L'objectif sous-jacent peut sembler bon mais en pratique les citoyens ne voient pas d’amélioration. Ils continuent à voir des magasins vides avec de longues files d’attente et des prix élevés. En réponse à ces critiques, le ministre de l’économie, Alejandro Gil Fernández , s’est justifié le 8 février 2022 : « Sans ces magasins MLC, la situation économique du pays serait encore pire. Grâce aux gains tirés de ces magasins MLC , le gouvernement a pu payer, en 2021, l'approvisionnement en produits de base qui étaient accessibles en peso national pour l’ensemble de la population ». C’est une mesure de justice sociale, déclare A. Fernandez, car elle permet la redistribution des devises de quelques citoyens par la fourniture de biens de consommation de base à tous les citoyens. Le ministre ajoutait encore que la vente dans les magasins MLC est une mesure temporaire qui sera supprimée quand l’économie nationale sera rétablie.
Il y a cependant des choses qui restent incompréhensibles pour les cubains. Il est  tout à fait acceptable que des produits venant de l’extérieur achetés avec des devises soient également proposés à la vente à Cuba dans la valeur équivalente en MLC ou en peso national. Mais cela ne fonctionne pas tout à fait comme ça. Un produit national comme le rhum est maintenant uniquement disponible dans un magasin MLC. On peut cependant en acheter en peso national dans de petits magasins, à la porte d’une maison. Les prix sont plus élevés : 1200 pesos pour une bouteille de rhum. Cela veut dire que ce vendeur a acheté un stock de rhum dans un magasin MLC et qu’il le revend en peso national à un prix beaucoup plus élevé. 
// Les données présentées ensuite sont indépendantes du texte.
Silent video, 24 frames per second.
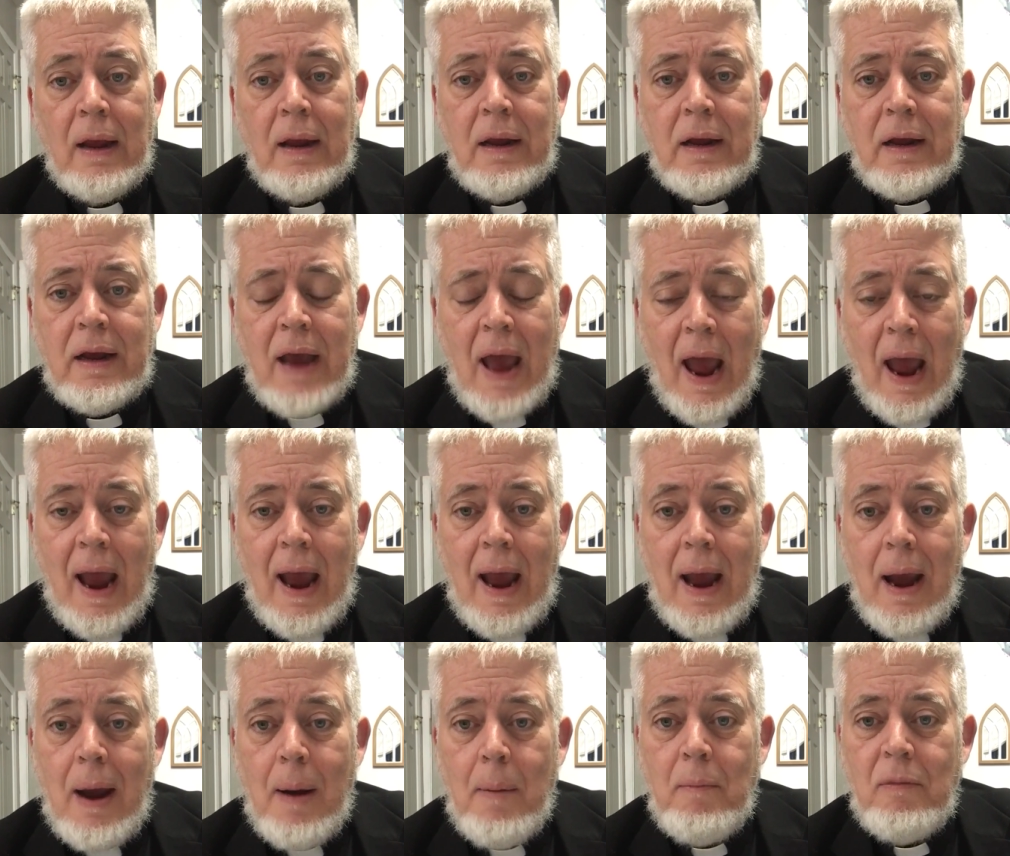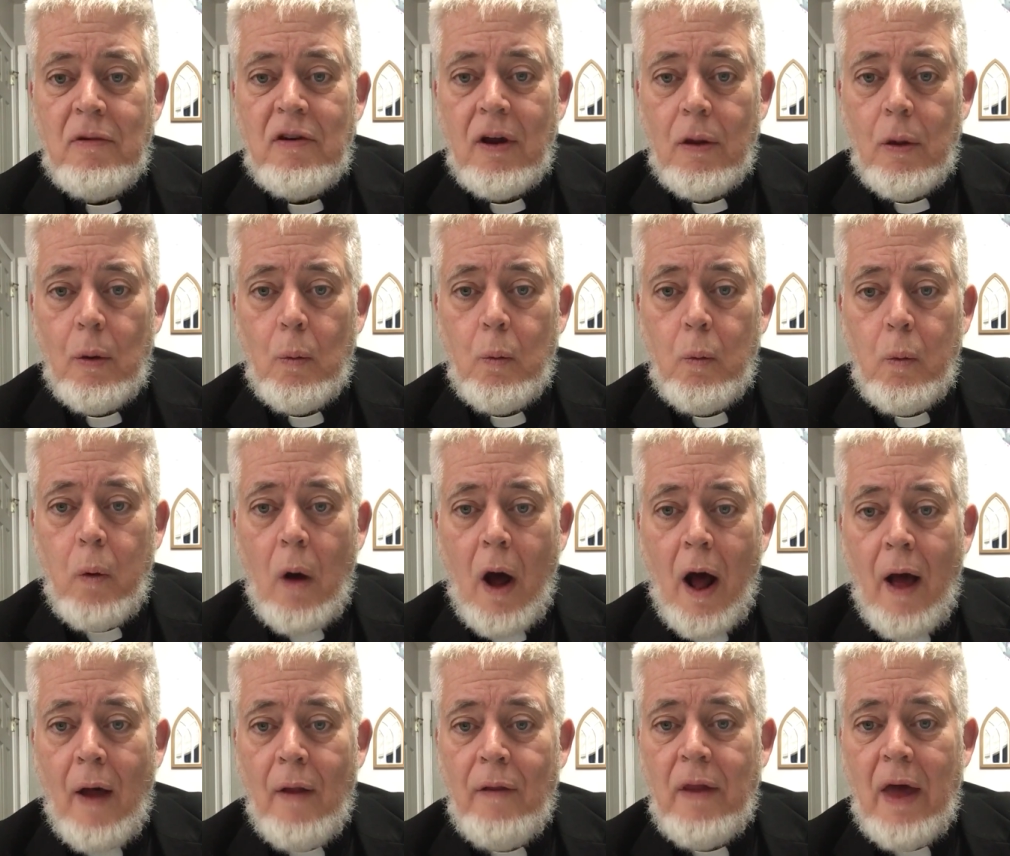came to the
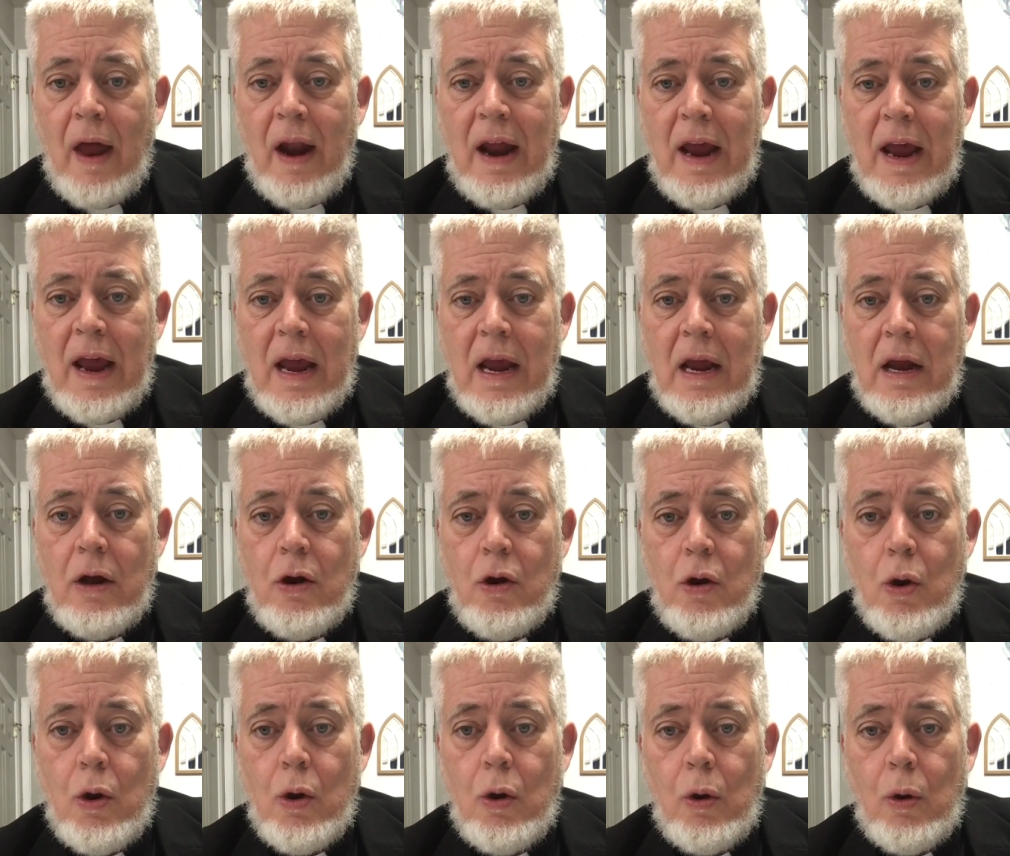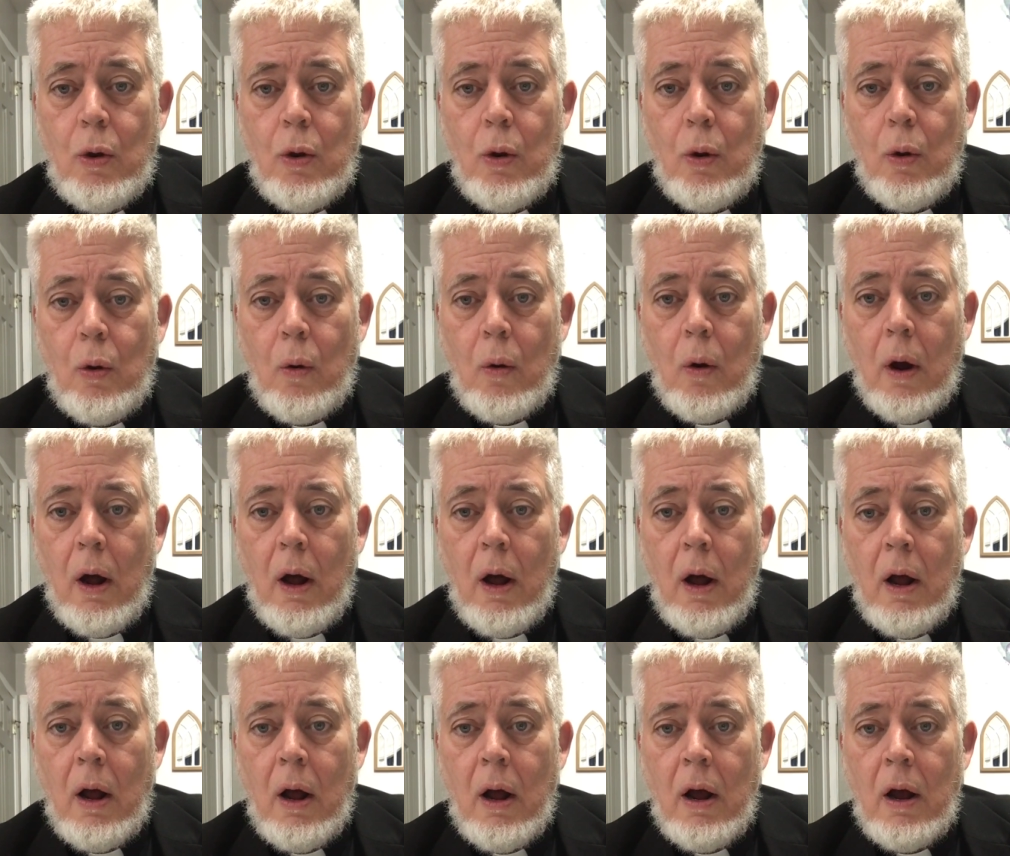one that he knew
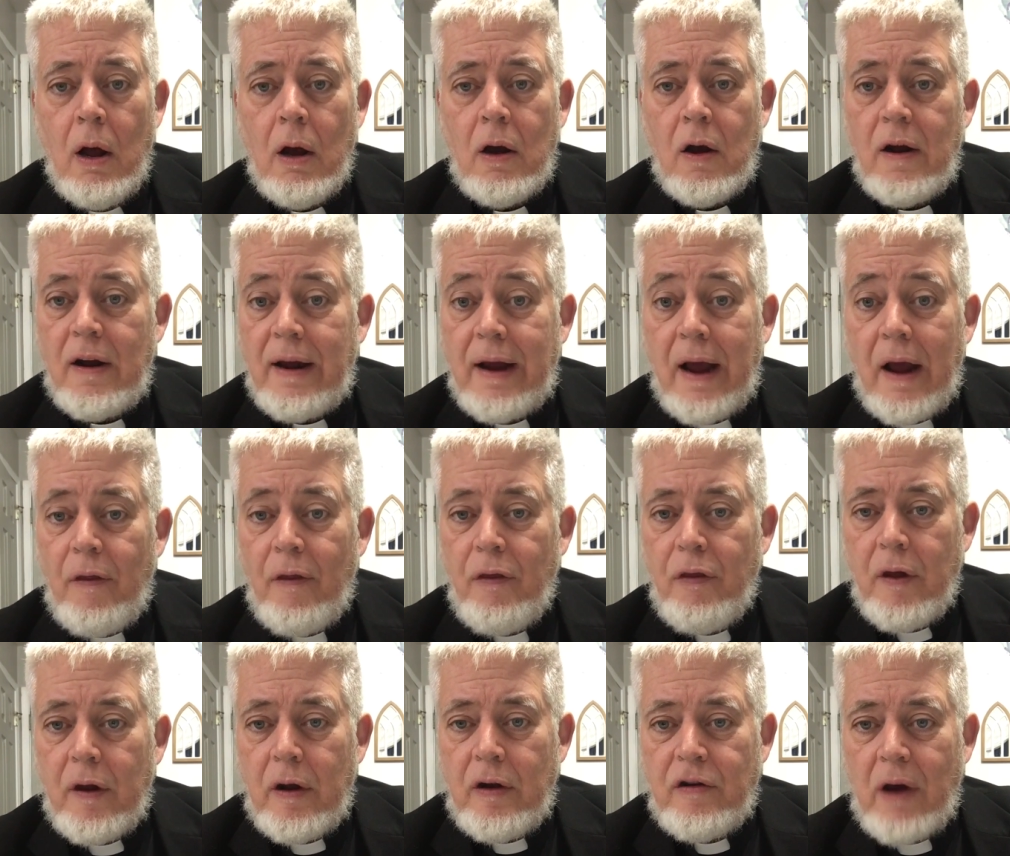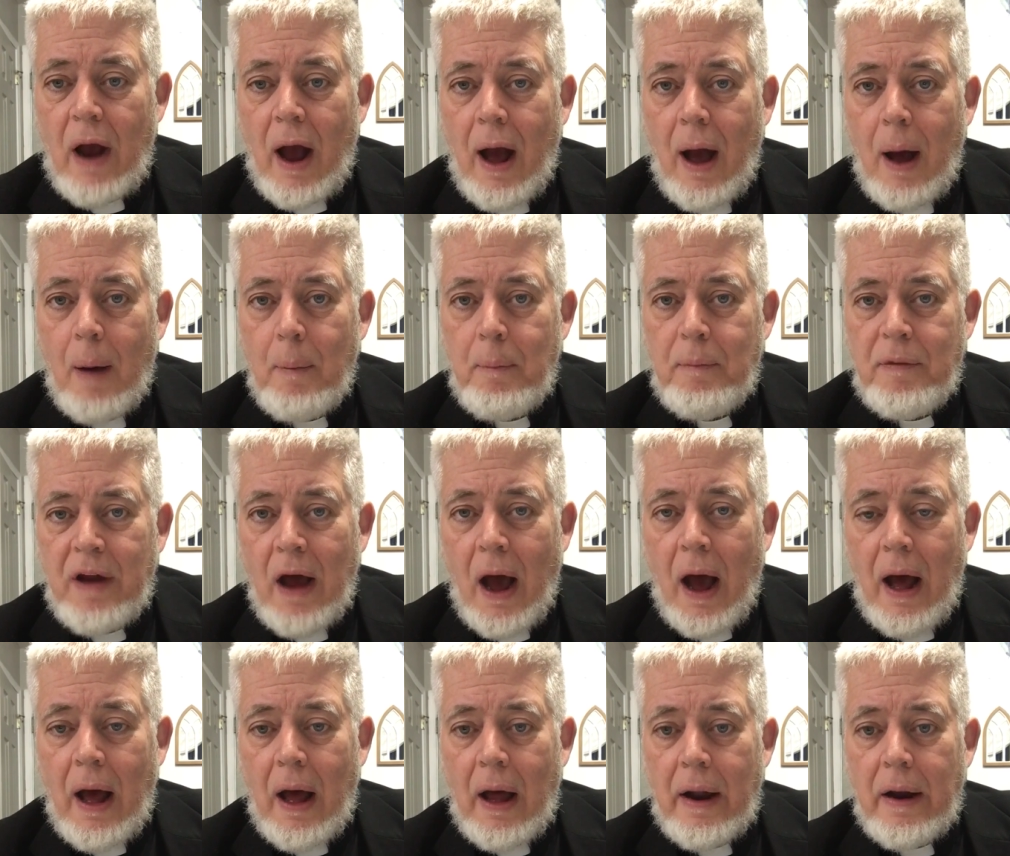could get the job
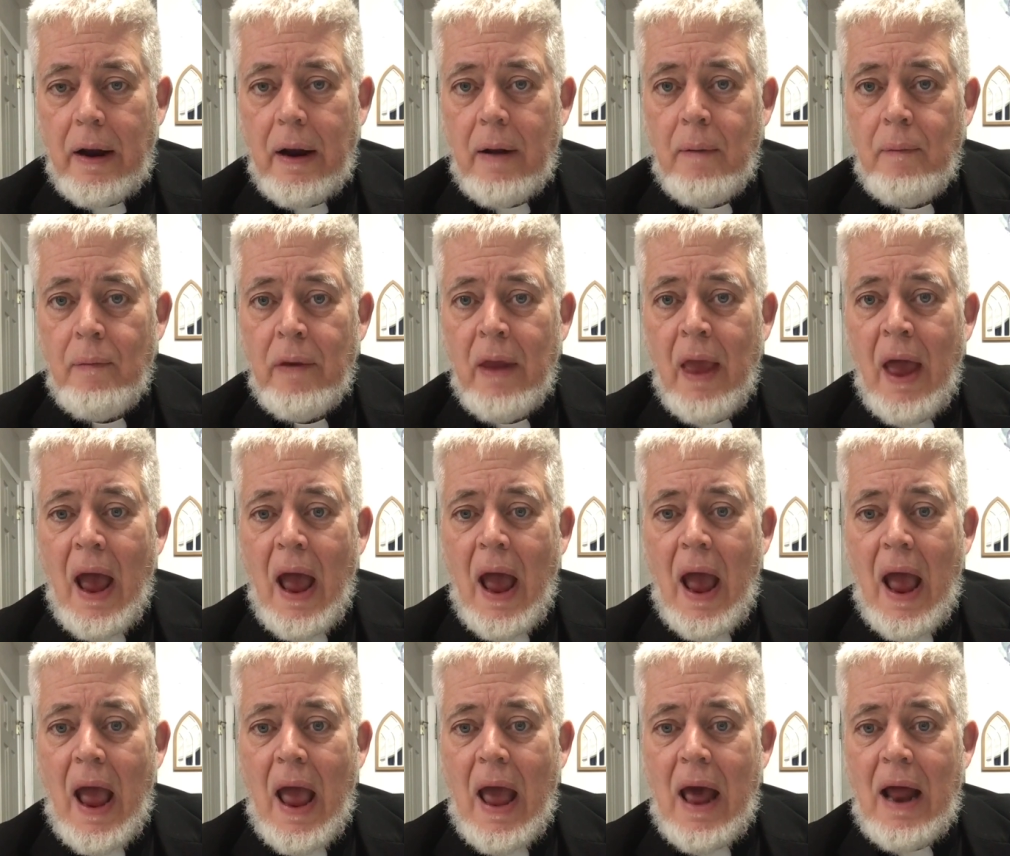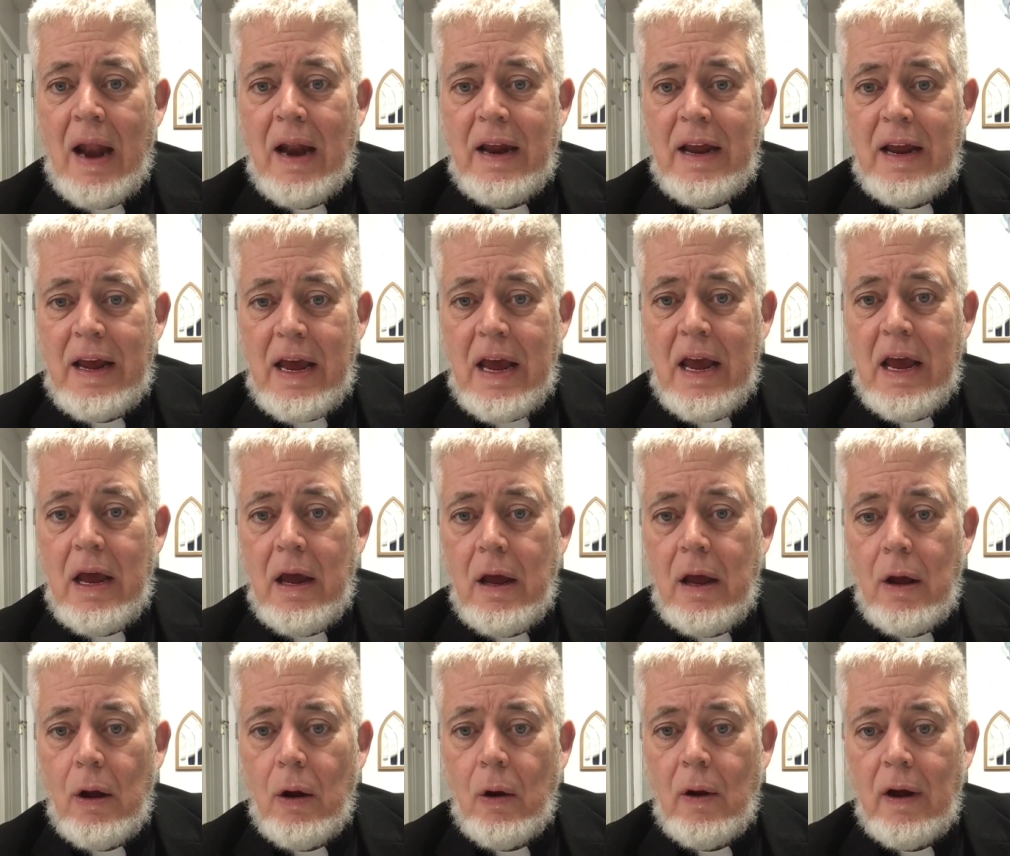done and
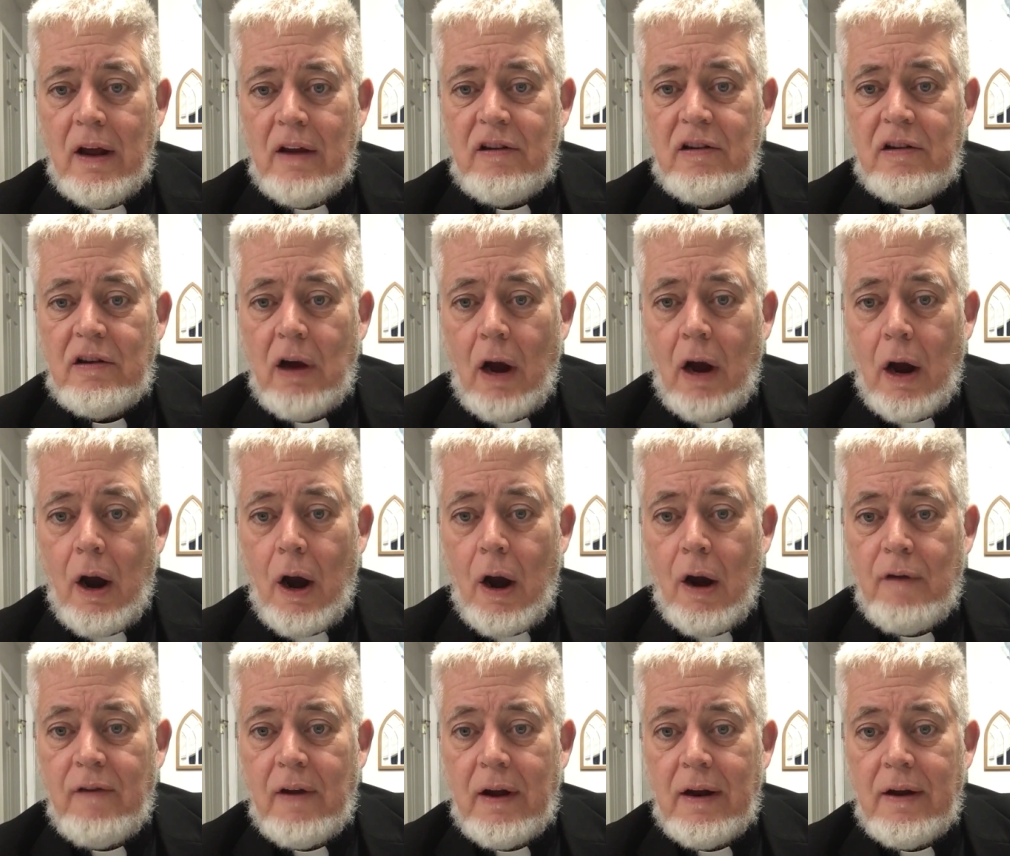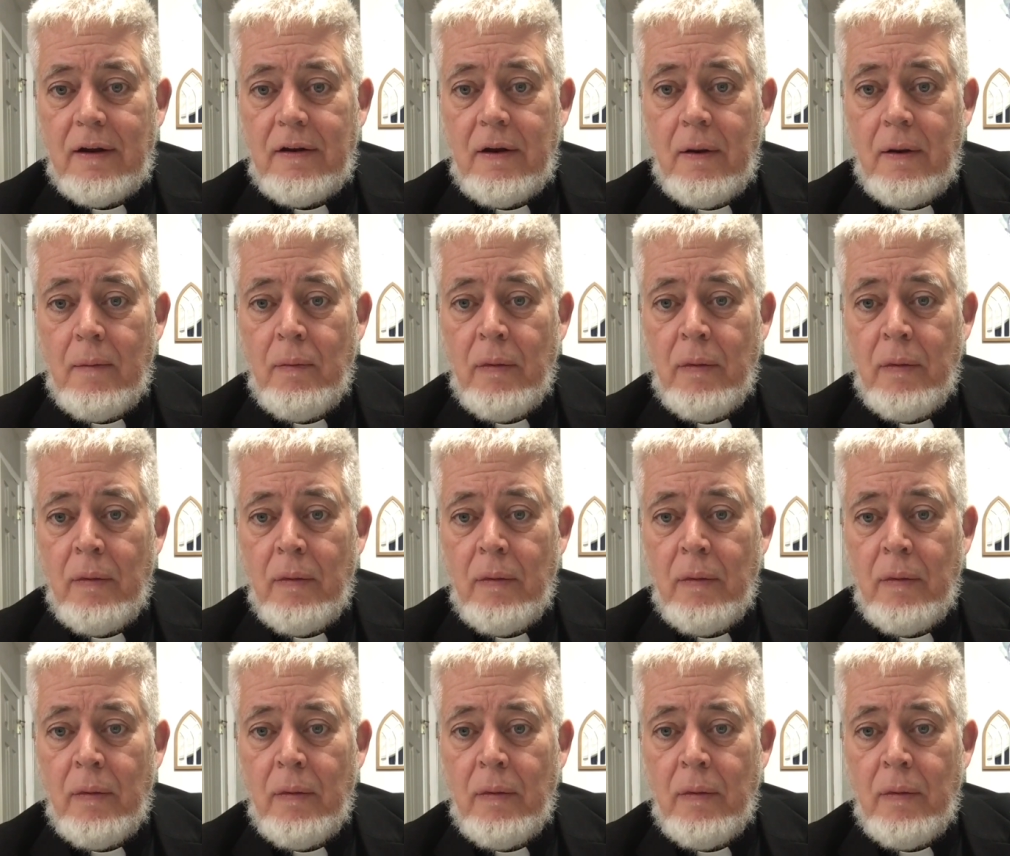heal his servant.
Pour les gens qui n’ont pas accès à ces devises, les temps sont durs. La rareté de tout et n'importe quoi a fait grimper les prix en flèche. L’inflation est énorme. Un euro peut s’échanger au cours officiel de 27 pesos. Mais en rue, ce même euro peut valoir jusqu’à 108 pesos. Une canette de soft s’achète à 120 pesos, environ 4.5 EUR au cours officiel. Qui peut encore s’offrir cela !  Isel est incapable de travailler après avoir subi une grave opération du cancer. Elle dépend des revenus de son fils qui travaille comme cuisinier dans le secteur touristique. La voisine de Isel est une mère célibataire avec 2 enfants qui doit s’en sortir avec un revenu minimum de 2400 pesos. 

L’alimentation est un sujet très sensible dans n’importe quel pays. Le gouvernement cubain a toujours essayé d’assurer à la population un panier de base de légumes, fruits, lentilles, viande. Avec le fameux “libreta” (petit livre), chaque cubain peut acheter à des prix bas un panier de base de produits alimentaires. Et bien que l’idée était de supprimer “la libreta”, la pénurie actuelle a forcé le gouvernement de maintenir encore un temps ce système. Mais ce panier de base de 5 kg de riz, 1kg de lentilles, 2 litres d’huile et 2 paquets de café, ½ poulet et soit du yuca ou de la patate douce, doit être complétée par ce qui est disponible sur le marché à des prix élevés.

Les prix élevés amènent de grands mécontentements. Les cubains sont habitués aux longues files d’attente mais ce qui choque de nombreux cubains, c'est l'inégalité sociale croissante. Les pénuries et les prix élevés suscitent la jalousie envers les cubains qui peuvent mener une vie agréable. Ce mécontentement n’a rien à voir avec la politique, mais tout avec la lourde crise économique d’aujourd’hui. Le remède le plus important est la hausse de la production nationale, un des objectifs principaux du gouvernement de DIaz-Canel. Le tourisme peut reprendre maintenant que la crise corona est sous contrôle mais la reprise de l’économie va durer plusieurs mois. Les cubains vont devoir encore supporter cette situation difficile.